Trying to navigate the vast scope of drum companies, kit sizes and materials, it can get confusing and hard to make a choice for your first kit. Finding the perfect shell kit to base your entire drum sound on is incredibly important and there are many variables to keep in mind. From considering your drumming experience level to finding a tone material that fits your taste, this guide will help you find your ideal drum kit.
Your Experience Level
Though an experienced drummer can make nearly any kit work for them, having a kit tailored to your skill level makes creating a great groove much easier. For instance, a budget-priced kit with lower-end options on the hardware and material end may work great for a beginner or hobbyist that only plays the kit on the weekend, but for a touring or professional session drummer, the wear and tear on an inexpensive kit may render it useless and broken in no time flat. But at the same time, overspending on a kit and not having any budget left over for hardware, cymbals, etc. can be just as worrisome.
This is exactly why drum brands create lines reaching all possible budget points and skill levels. For example, Ludwig creates an entry-level Accent Drive series meant for beginners who need a full kit with hardware and cymbals to start off their rig. Ludwig also makes very high-end kits like the Vistalitle FAB which is a 3-piece acrylic shell kit, built to be added to an already established hardware and cymbal rig. Both are fantastic kits in their area of expertise, but both serve massively different types of drummers.
Tone Material Matters
When it comes to tone materials or tonewoods, it can be daunting to make a decision on just one type of wood, composite or metal. Each has a specific characteristic that makes it stand out, and some woods or materials are better than others in certain situations.
Another reason tone material matters is price. The difference in price between AAA certified USA maple and a poplar/basswood composite is vast, and doesn’t just have to do with plies or aesthetics. Some tonewoods are rarer than others, some are much harder to work with and others are plentiful but region-specific, so shipping plays a role in manufacturing and cost.

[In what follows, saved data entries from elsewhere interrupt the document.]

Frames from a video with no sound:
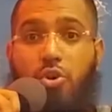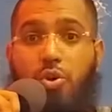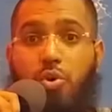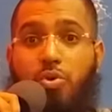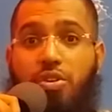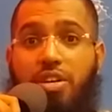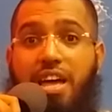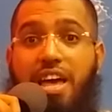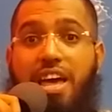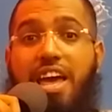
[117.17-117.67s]

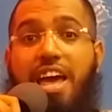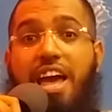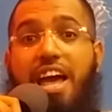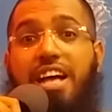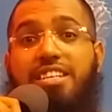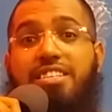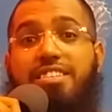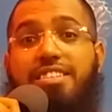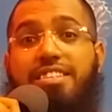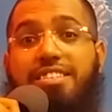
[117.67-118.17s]
shown
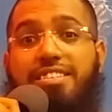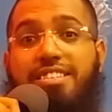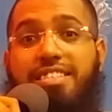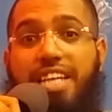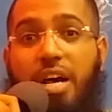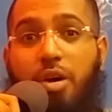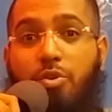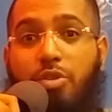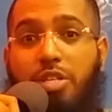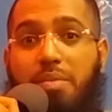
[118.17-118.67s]
as the
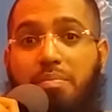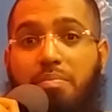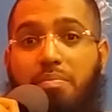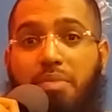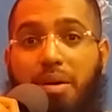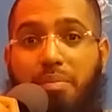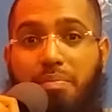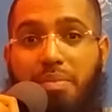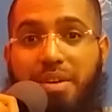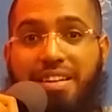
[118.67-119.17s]
Saudi
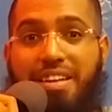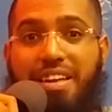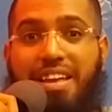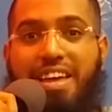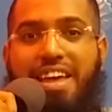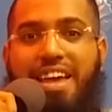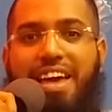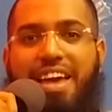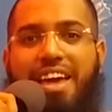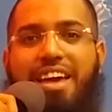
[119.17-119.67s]
puppet
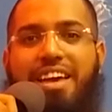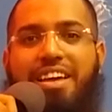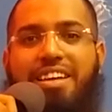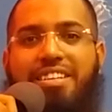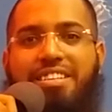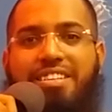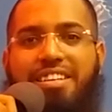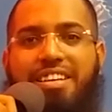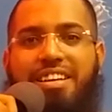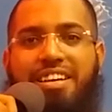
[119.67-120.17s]

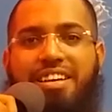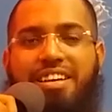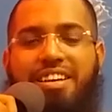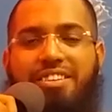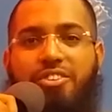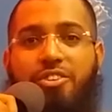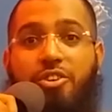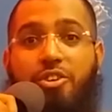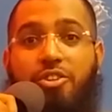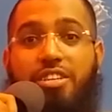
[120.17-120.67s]
and,
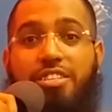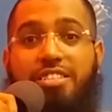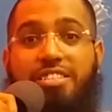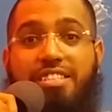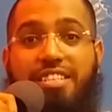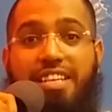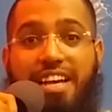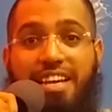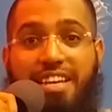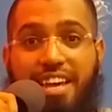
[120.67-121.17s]
you know, the
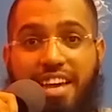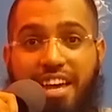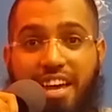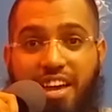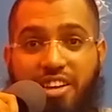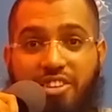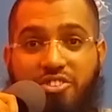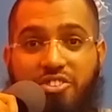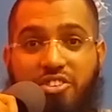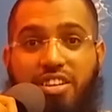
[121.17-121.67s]
CIA
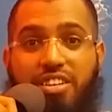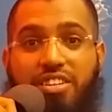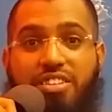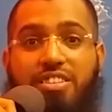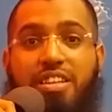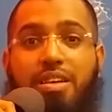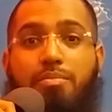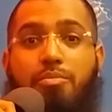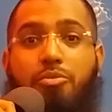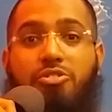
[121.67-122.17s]

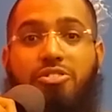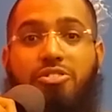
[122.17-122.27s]
agent, the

The most surefire way to get your perfect tone material is to listen to as many as possible. Who is your favorite drummer or percussionist? What materials do they use? Many studio musicians use maple drums for its warm resonance, some use aluminum snares for the cutting attack and if you love TOOL, you’ll want an all-bronze shell kit just like Danny Carey.
Desert Island Kit
At the end of the day, think about sitting on stage while stranded on a desert island. It’s a bit dramatic to picture, but just think about the absolute essential hardware, configuration and tone that will get you through each and every gig. If you need a 7-piece kit for that 7/8 tom beat interlude, then you need at least a 7-piece shell kit. But if you’re more at home with a small bop-style kit for jazz, r&b or busking then a 3-piece bop shell kit will do. Picking out a kit comes down to your own versatility, desired tone and a little drum magic, but in the end you as a great drummer will use the shell kit as a tool to advance your own sound, technique and style with whatever is in front of you.